Eating Disorders Affect Boys and Men Too—Research and Policy Need to Catch Up
A Google image search for “eating disorders” will return countless photos of young girls and women staring miserably at a plate or at the number on a scale. Yet, these results are not reflective of the true population of eating disorder sufferers.
Despite pervasive myths, boys and men represent between 20 and 25% of those with a diagnosable eating disorder.
Boys with an eating disorder are often misdiagnosed, are less likely to seek treatment than their female counterparts and represent as few as 1-5% of participants in research trials. These statistics are even more pronounced when specifically considering boys and men from historically marginalized groups, such as Black and Hispanic youth.
This lack of accurate representation of who is impacted by eating disorders impedes the screening and treatment for these serious conditions in diverse populations, perpetuates stigma around eating disorders and increases barriers to accessing treatment.
So it’s time researchers, providers and policymakers do something to change it.
Eating disorders can look different in boys and men
The clinical presentation of eating disorders in boys and young men may appear different from girls and women due to biological sex and/or gender identity. For example, higher levels of testosterone may be protective against disordered eating symptoms. This could mean that eating disorders may onset earlier in boys but not be detected as early compared to girls, who are at highest risk from mid-puberty onwards.
From a gender standpoint, conformity to masculine norms (such as being discouraged to express emotion) has been linked to increased self-stigma related to eating disorder symptoms and makes males less likely to seek help.
In addition to factors related to risk and onset of eating disorder symptoms, studies suggest that boys may also present with differences when seeing their doctor. For example, boys and young men are more likely to report maladaptive exercise behavior (such as secretive exercise or excessive guilt when missing an exercise session) as part of their eating disorder, rather than other purging behaviors.

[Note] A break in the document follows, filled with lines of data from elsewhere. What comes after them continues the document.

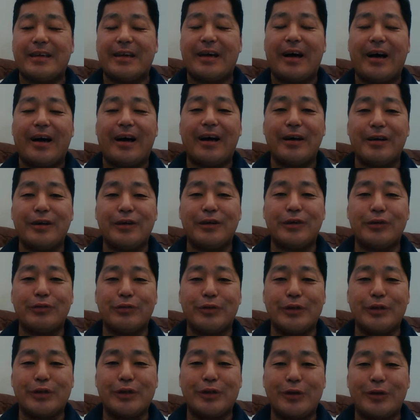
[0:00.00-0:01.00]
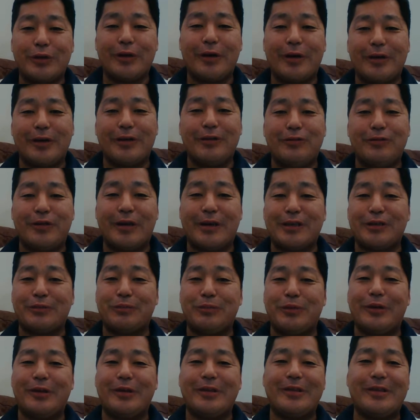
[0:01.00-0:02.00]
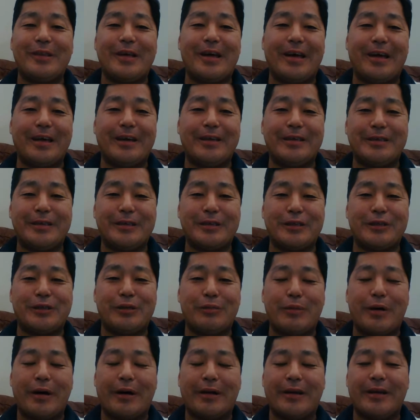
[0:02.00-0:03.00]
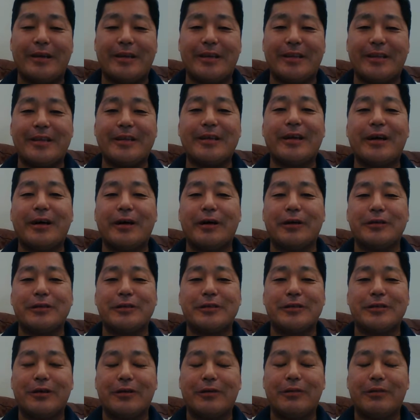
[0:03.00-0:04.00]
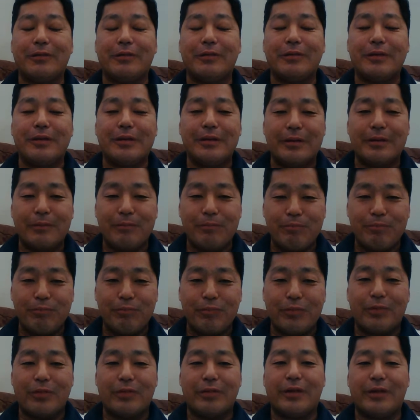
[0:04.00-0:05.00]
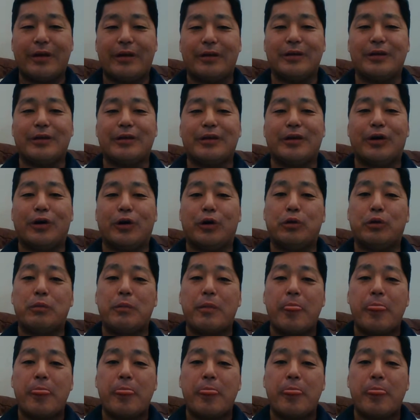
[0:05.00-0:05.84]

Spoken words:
a higher return on investment than just about anything else. So there you go.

They also may be less likely to express body image concerns or body dissatisfaction as part of their eating disorder, although research from our program at Children’s Hospital of Philadelphia did not find differences in parent or adolescent reported reasons for onset across boys and girls presenting with anorexia nervosa.
Supplementing eating disorder screening can help providers catch symptoms
Most research in eating disorders has focused on adolescent girls and young adult women, including the development of most screening and assessment tools.
Experts have expressed concerns with the screening tools that are used most prevalently, especially with their ability to accurately identify eating disorders in boys and individuals with marginalized identities. A newer measure has shown promise in identifying eating disorders in boys but it’s lengthy and difficult to implement broadly.
To compensate, primary care physicians and other health care providers may need to supplement existing screening tools alongside height and BMI trajectories to identify youth falling off of their expected growth curves. They may also need to discuss changes in eating behaviors or preferences with both adolescents and parents and ask openly about exercise behaviors or attempts by adolescents to change their weight or shape. Importantly, boys with a history of higher weight may be at particular risk for developing an eating disorder, which can lead to a more prolonged eating disorder course before recognition and greater risk of long-term illness and more severe medical complications.
Addressing unexpected weight/BMI fluctuations early with youth of any gender identity, even if these behaviors are under the guise of increasing health, may help to catch eating disorders in their early stages and facilitate the provision of education related to the need for regular, adequate eating during adolescence.
We need more energy behind policies that specifically address boys’ health needs
Over the past several years, increasing attention has been devoted to policy approaches that aim to help all youth at risk for or suffering from eating disorders.
Experts have called for increased regulation on appearance and performance-enhancing drugs and substances (also known as muscle-building supplements), which are disproportionately used by boys and men. Legislation to limit the sale of these products to minors has been successful in New York, and is currently being considered in five other U.S. states.
To increase awareness, decision-makers in at the state, district, and even school levels can incorporate eating disorder awareness in health education. Experts throughout the U.S. have developed model legislation to be moved forward at the state level, and PolicyLab has published an issue brief detailing steps to broaden inclusivity in school health programs. Schools can also reflect this priority in their school wellness plans, which are crucial district-level policies required by the Centers for Disease Control and Prevention that outline how a school will support all students’ nutrition and physical activity needs.
Though often overlooked in research and in public conversation, boys and men are significantly impacted by eating disorders and disordered eating. To improve equity in care, we must consider the ways in which boys and men may present differently and similarly to young girls. By shifting the public conversation to include boys and men with eating disorders, educating health care professionals and policymakers, and increasing the accuracy of screening tools, we can better serve this population and improve outcomes for all who suffer from an eating disorder.
Marita Cooper, PhD, is a former affiliate trainee at PolicyLab.